[Stored items]
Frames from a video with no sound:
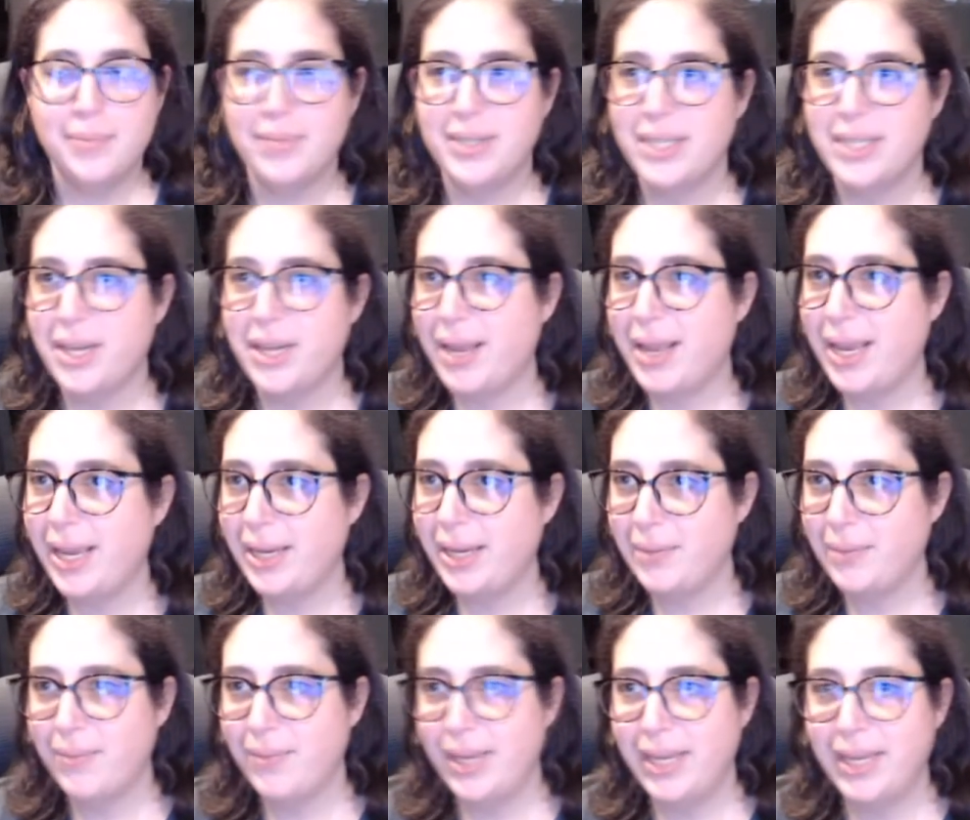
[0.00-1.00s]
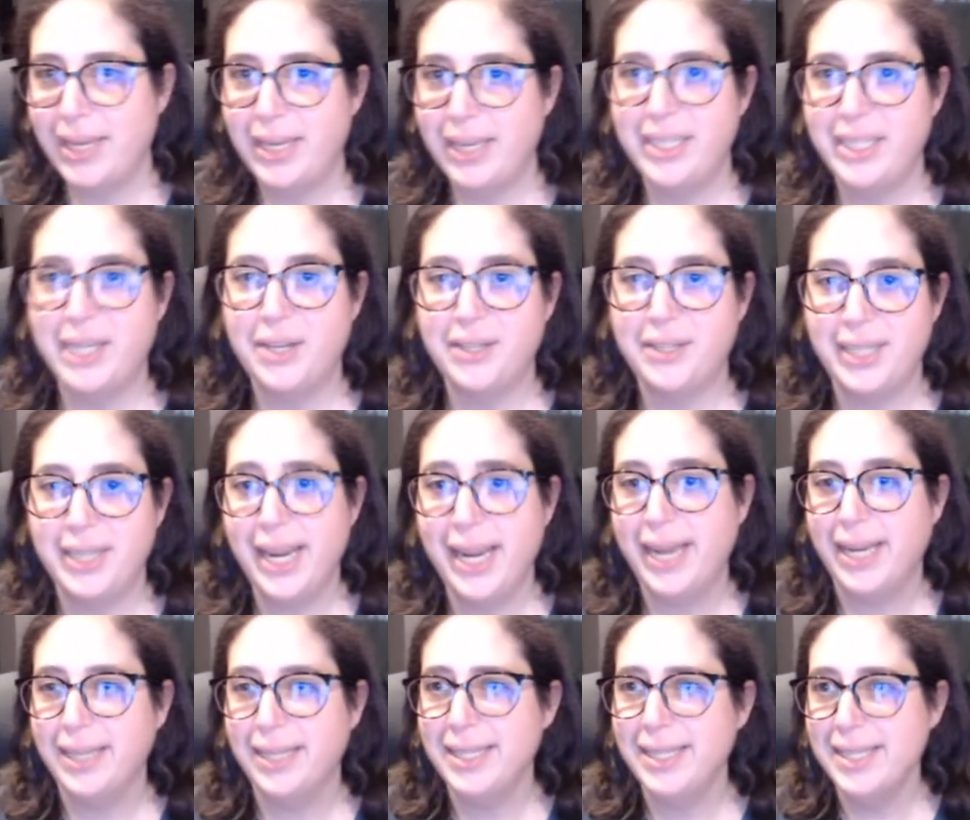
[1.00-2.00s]
Jossie
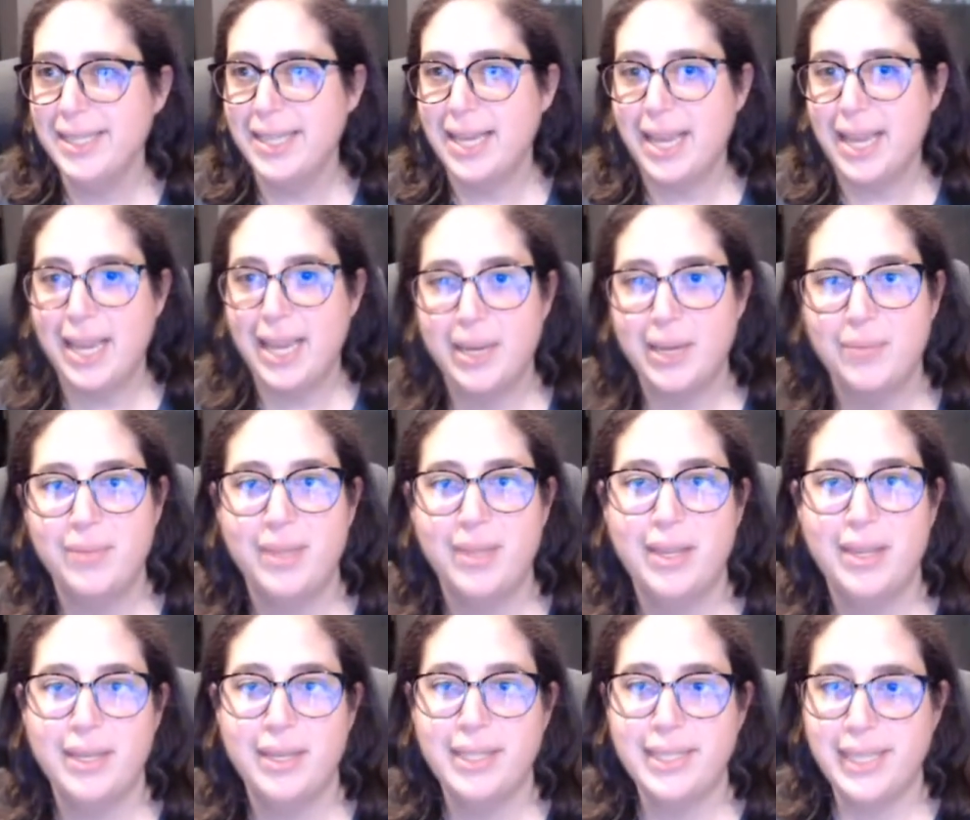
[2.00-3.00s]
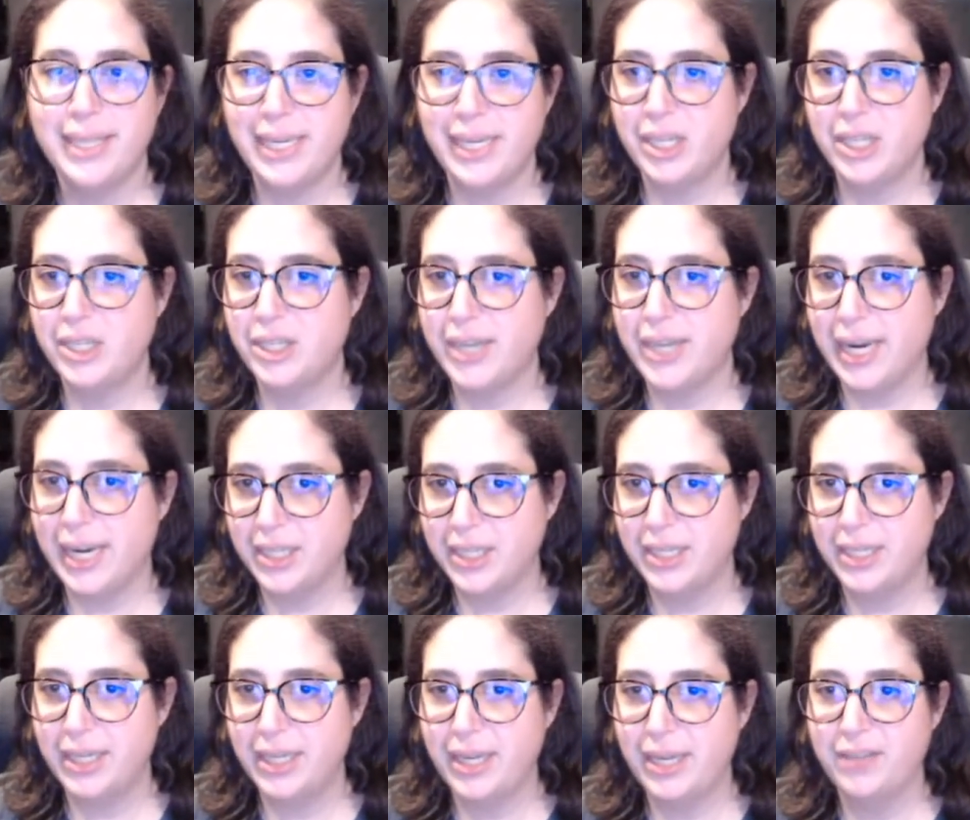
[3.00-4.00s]
Haines. I'm the Senior
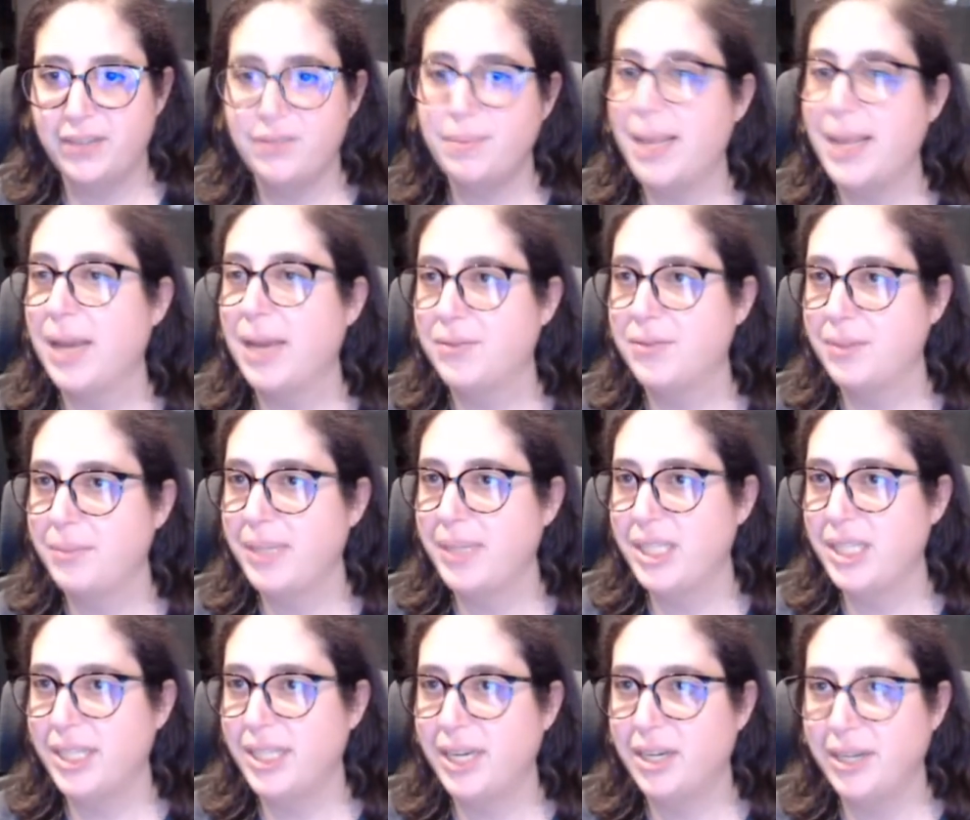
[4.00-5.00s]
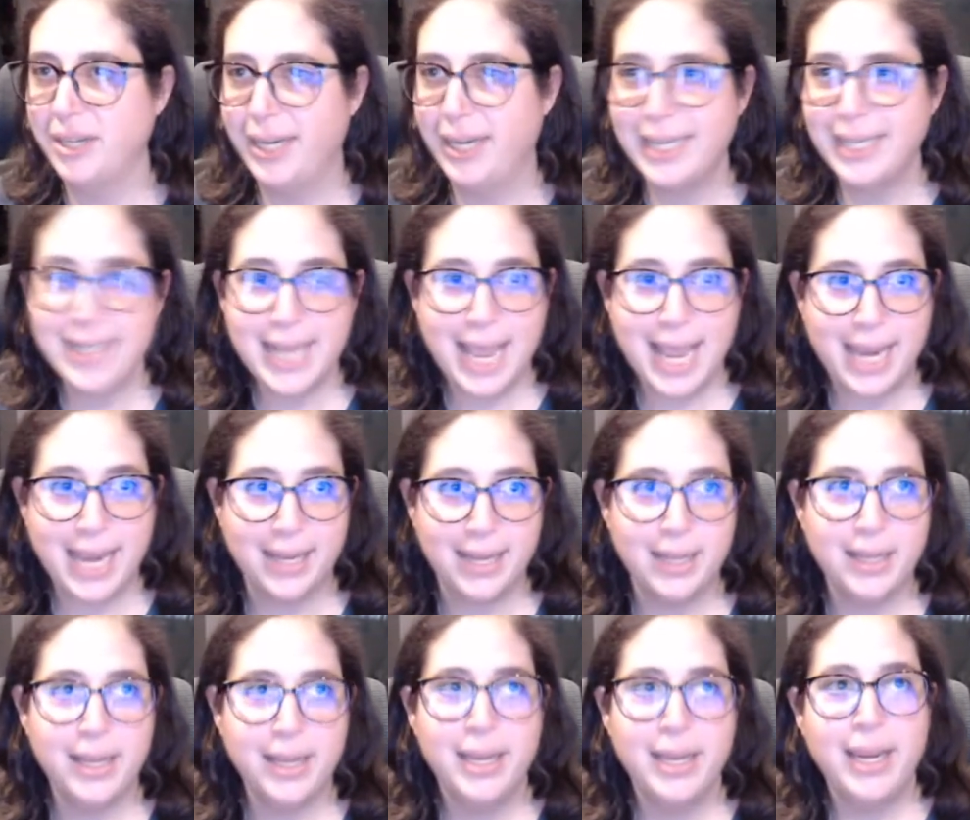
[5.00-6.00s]
Director of Platform Engineering at
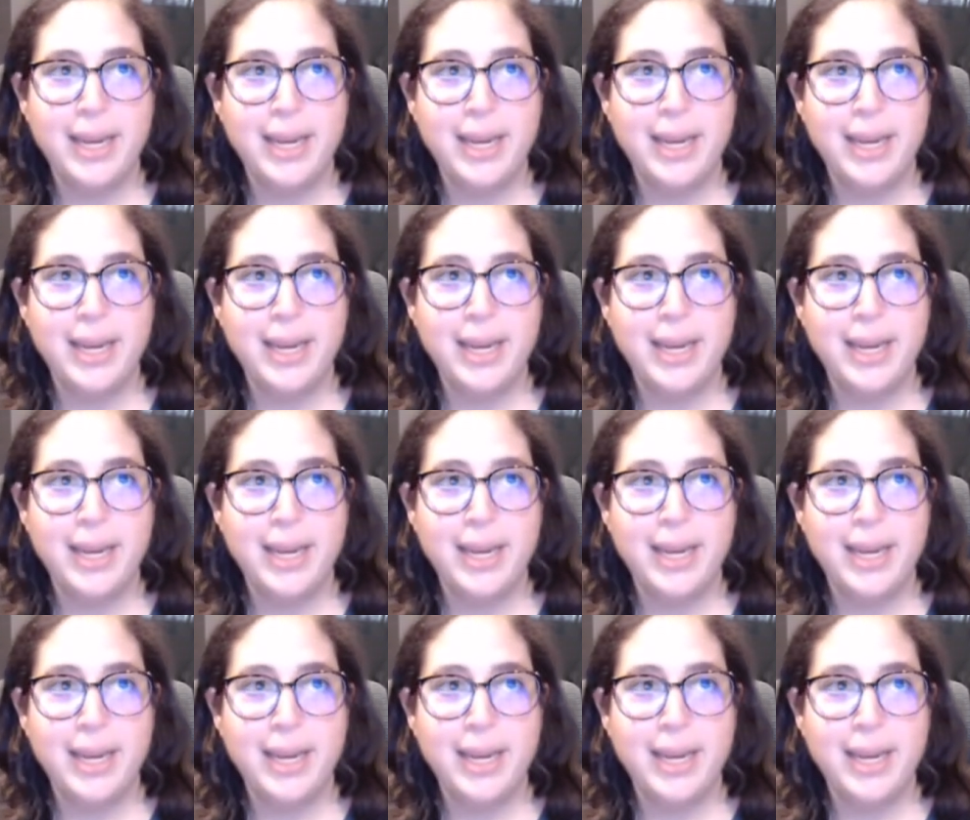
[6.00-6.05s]
Tile.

# WHAT IS REQUIRED:
Here the job is to print all the data exactly, skipping any image.

# YOUR SOLUTION:
Frames from a video with no sound:
[0.00-1.00s]
[1.00-2.00s]
Jossie
[2.00-3.00s]
[3.00-4.00s]
Haines. I'm the Senior
[4.00-5.00s]
[5.00-6.00s]
Director of Platform Engineering at
[6.00-6.05s]
Tile.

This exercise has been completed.